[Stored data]
+ + + + +

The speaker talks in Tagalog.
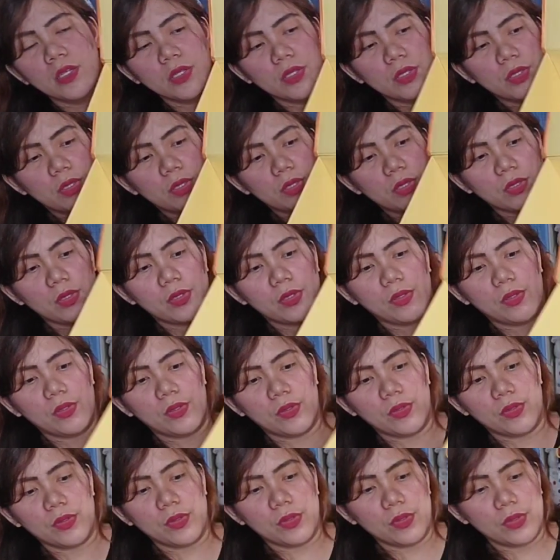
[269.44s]
So,
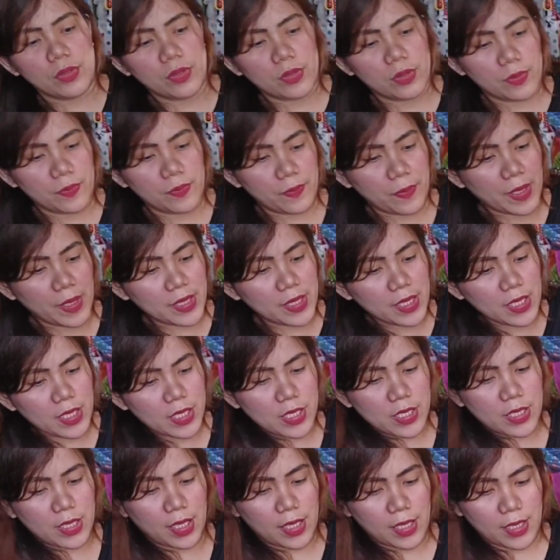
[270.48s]
pwede
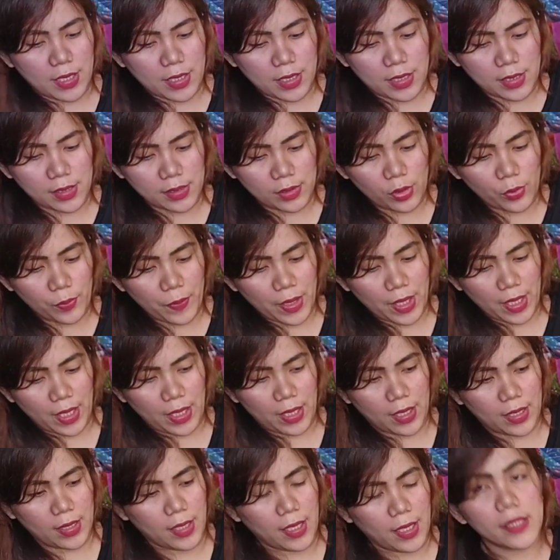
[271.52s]
siyang
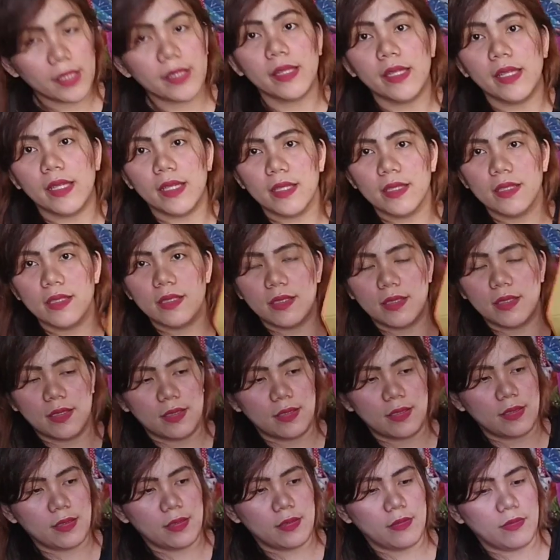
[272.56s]
tupiin like this.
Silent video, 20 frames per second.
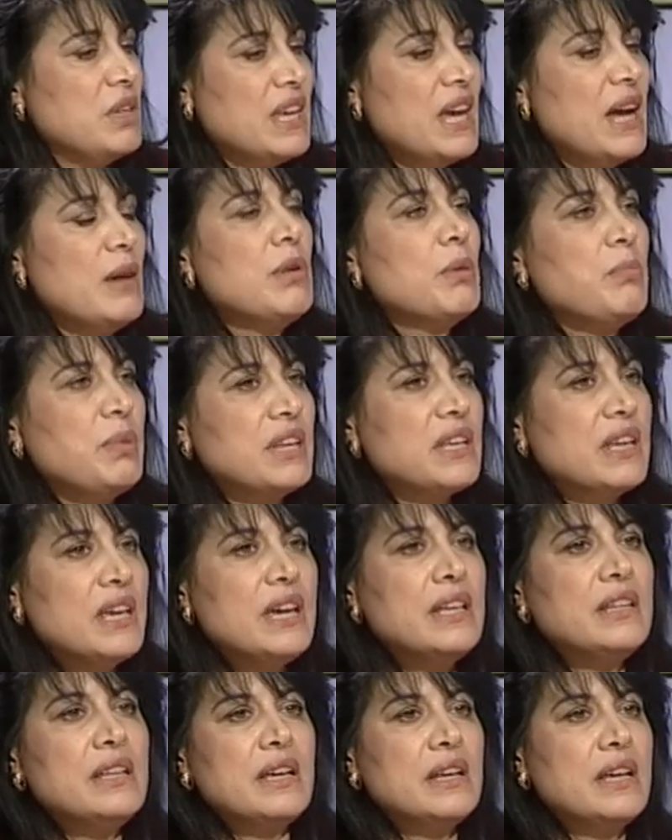mi chiama per
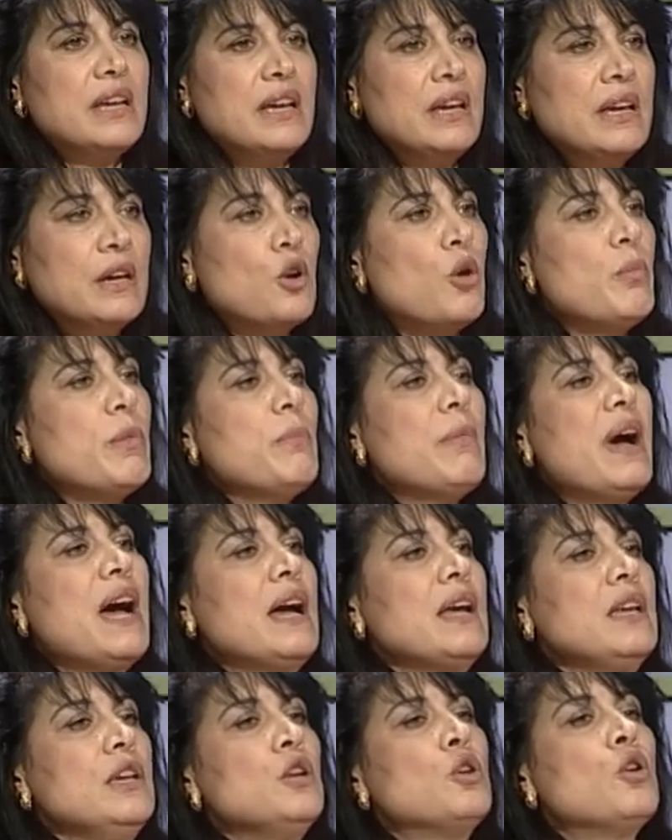chiedere come
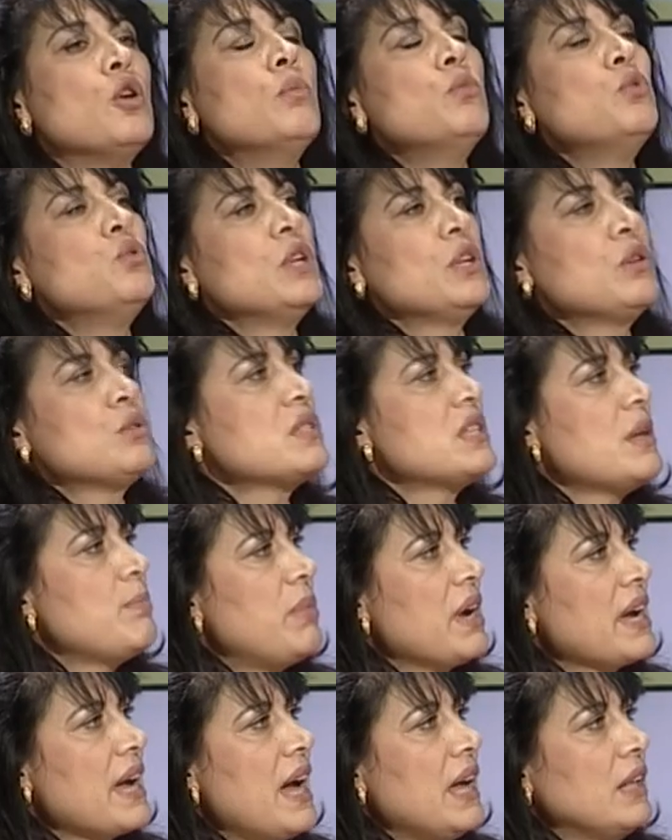mai il comune non sta
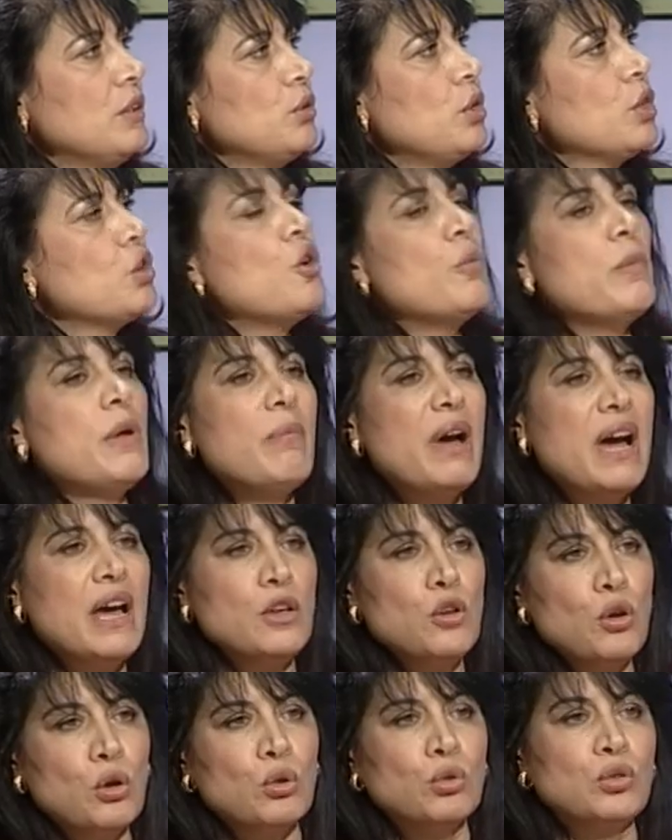pagando e come
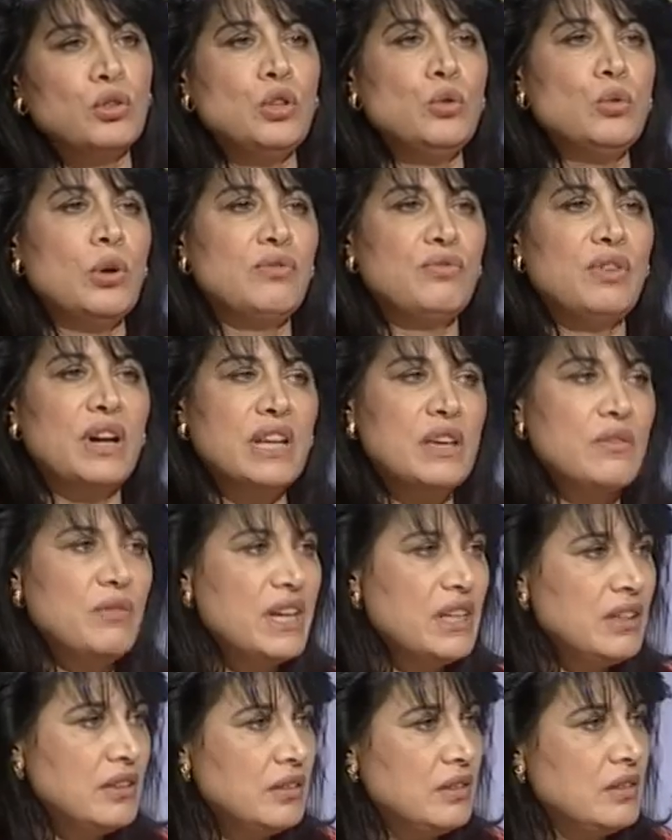mai io continuo a fare
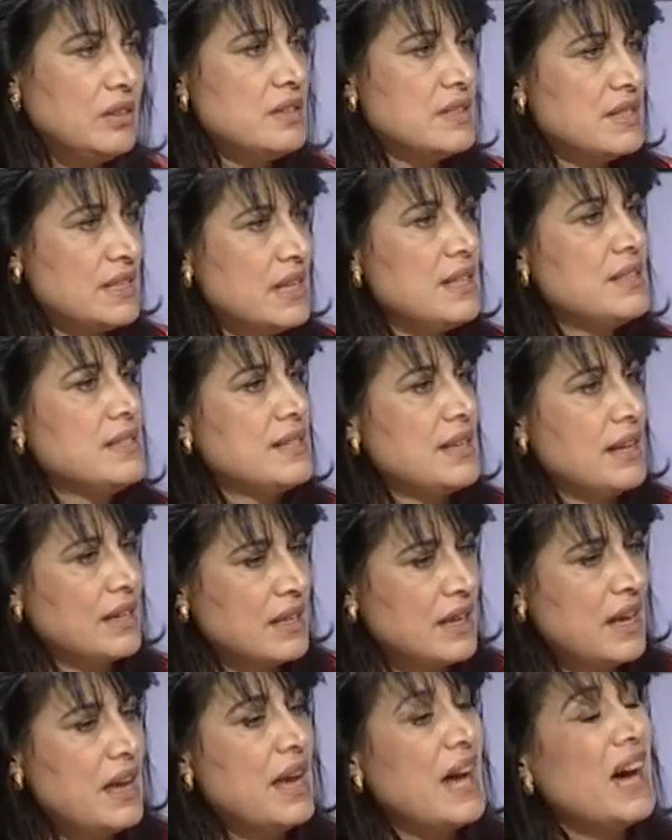eventi
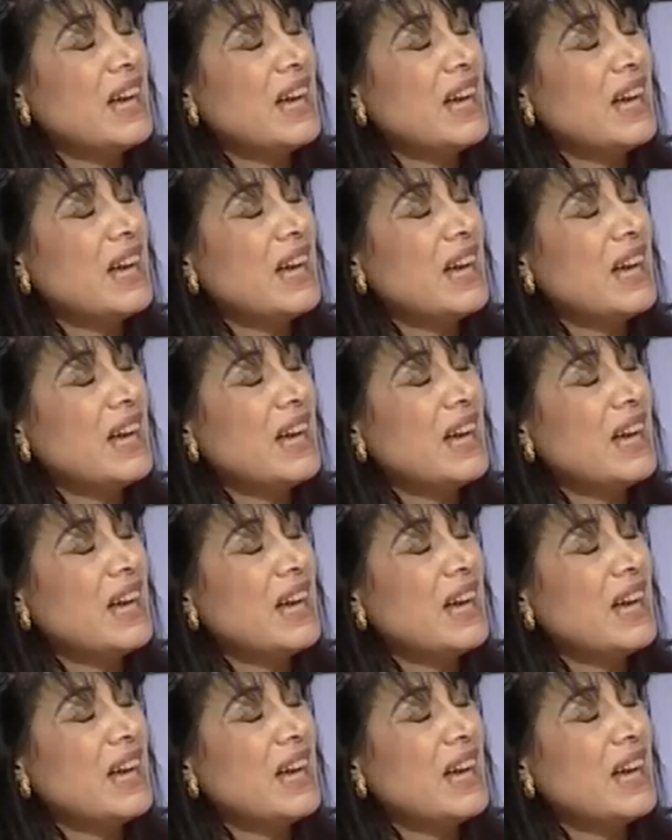senza che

+ + + + +

*Task item*
Each line above must be repeated exactly in the answer, with pictures omitted.

*Solution to the problem*
The speaker talks in Tagalog.
[269.44s]
So,
[270.48s]
pwede
[271.52s]
siyang
[272.56s]
tupiin like this.
Silent video, 20 frames per second.
mi chiama per
chiedere come
mai il comune non sta
pagando e come
mai io continuo a fare
eventi
senza che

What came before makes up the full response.